== Segment start ==

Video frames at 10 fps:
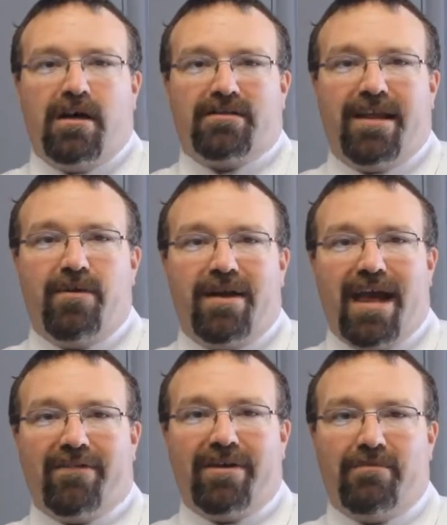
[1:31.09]
Today we
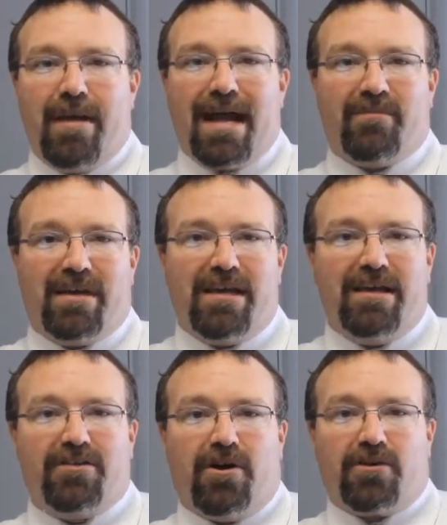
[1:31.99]
have in Mack McGhee
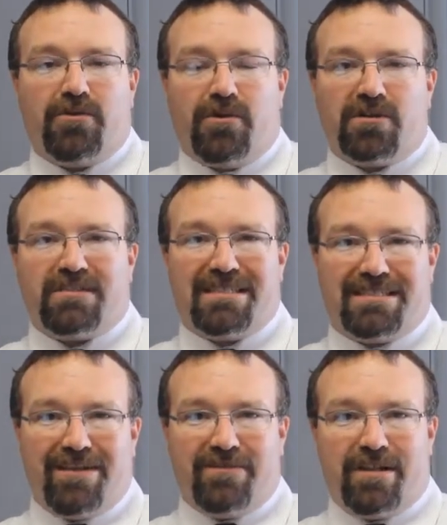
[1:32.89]
to talk to our 6th,
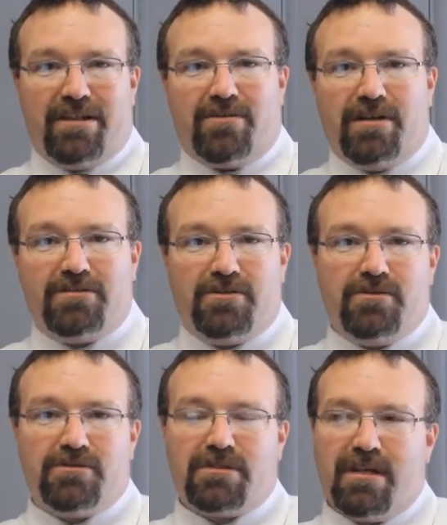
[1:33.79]
7th, and 8th grade
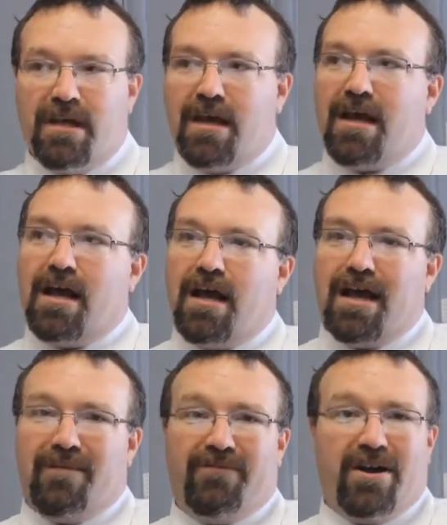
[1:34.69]
students.
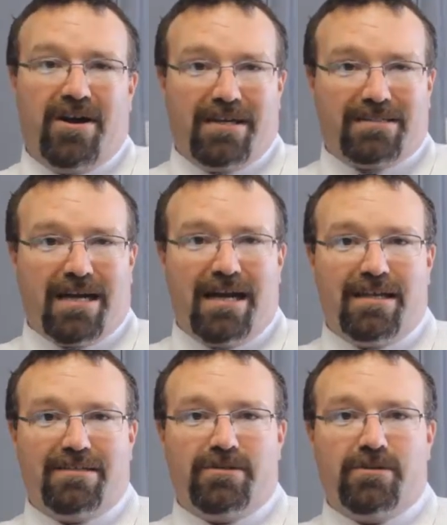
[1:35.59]
I'm very
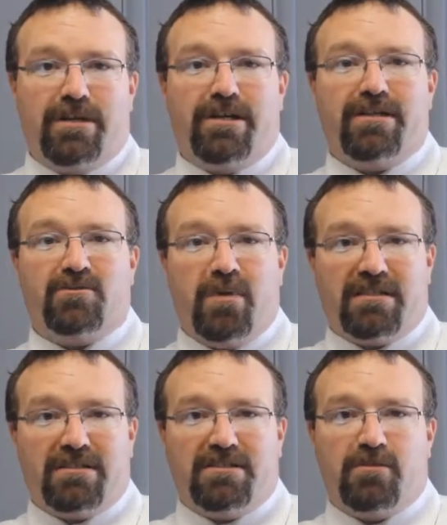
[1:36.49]
excited to hear his
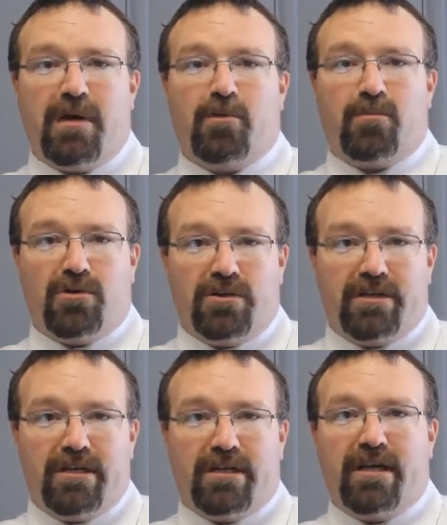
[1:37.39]
message about
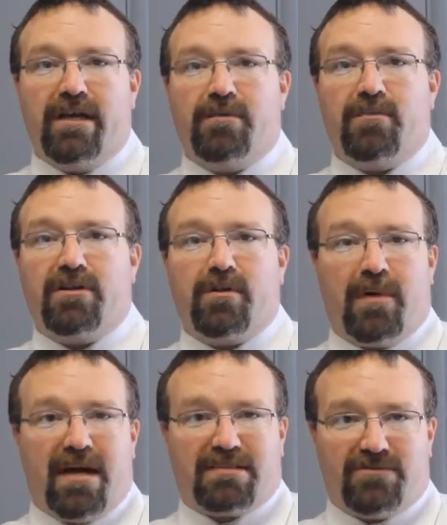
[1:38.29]
bullying and building a
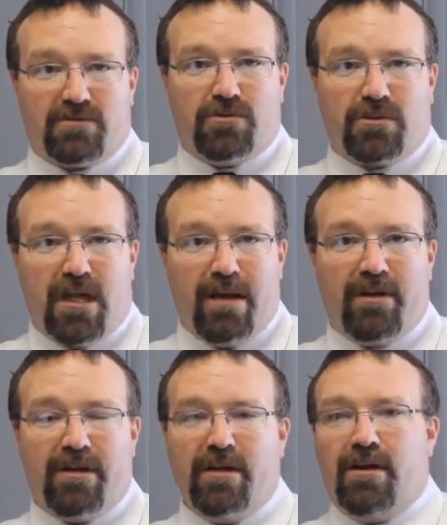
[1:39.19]
positive school
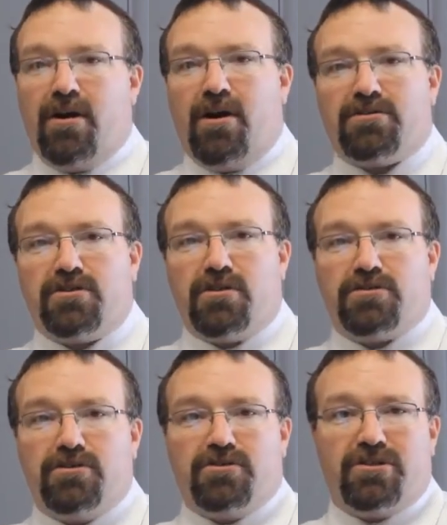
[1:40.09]
climate. Also, our
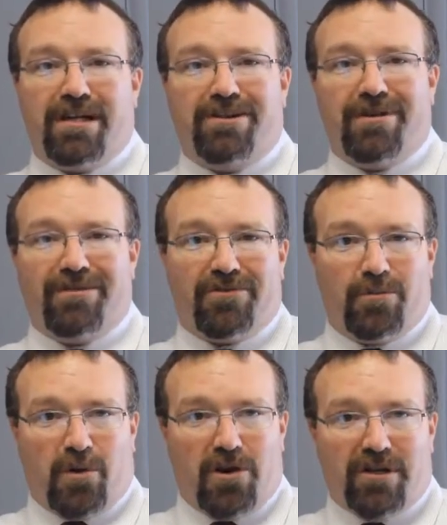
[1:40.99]
students are getting ready for the
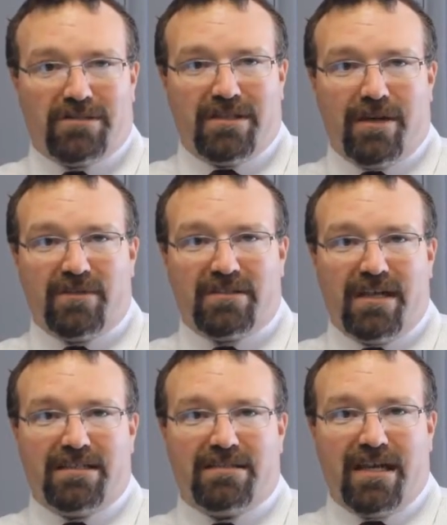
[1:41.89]
PARC exam and
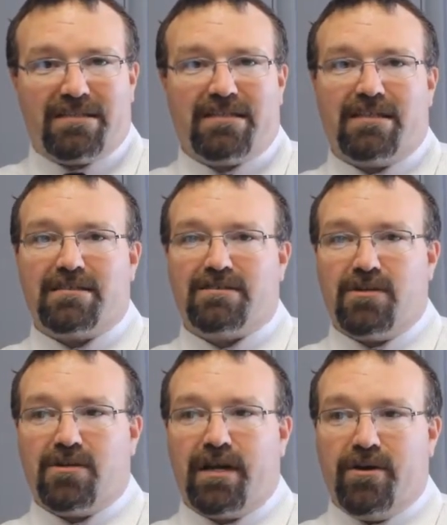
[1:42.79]
state testing, so
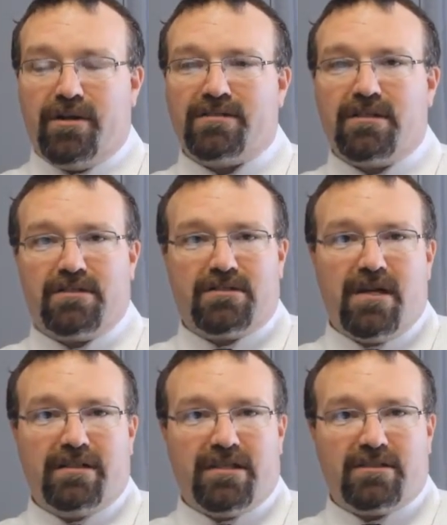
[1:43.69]
I know he's going
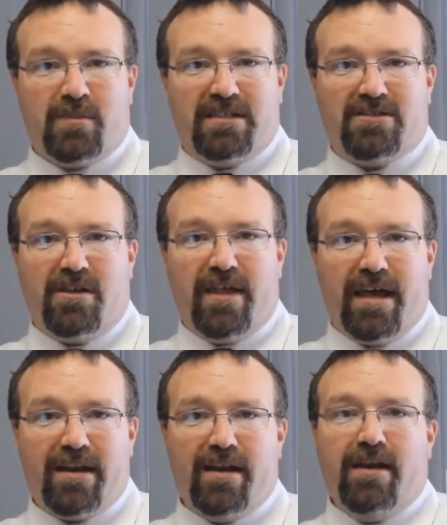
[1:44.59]
to touch base on that.
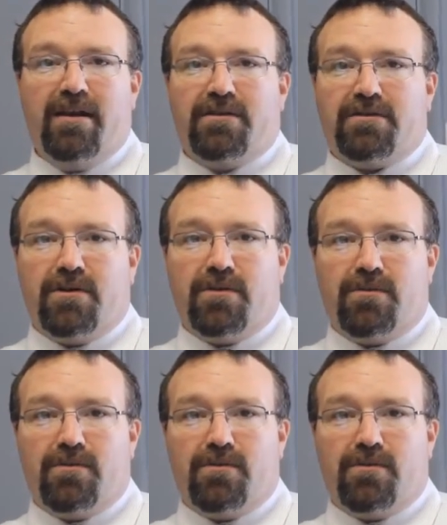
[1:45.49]
So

== Segment end ==

**Exercise:**
Without including any pictures, reproduce the listing exactly.

**Answer box:**
Video frames at 10 fps:
[1:31.09]
Today we
[1:31.99]
have in Mack McGhee
[1:32.89]
to talk to our 6th,
[1:33.79]
7th, and 8th grade
[1:34.69]
students.
[1:35.59]
I'm very
[1:36.49]
excited to hear his
[1:37.39]
message about
[1:38.29]
bullying and building a
[1:39.19]
positive school
[1:40.09]
climate. Also, our
[1:40.99]
students are getting ready for the
[1:41.89]
PARC exam and
[1:42.79]
state testing, so
[1:43.69]
I know he's going
[1:44.59]
to touch base on that.
[1:45.49]
So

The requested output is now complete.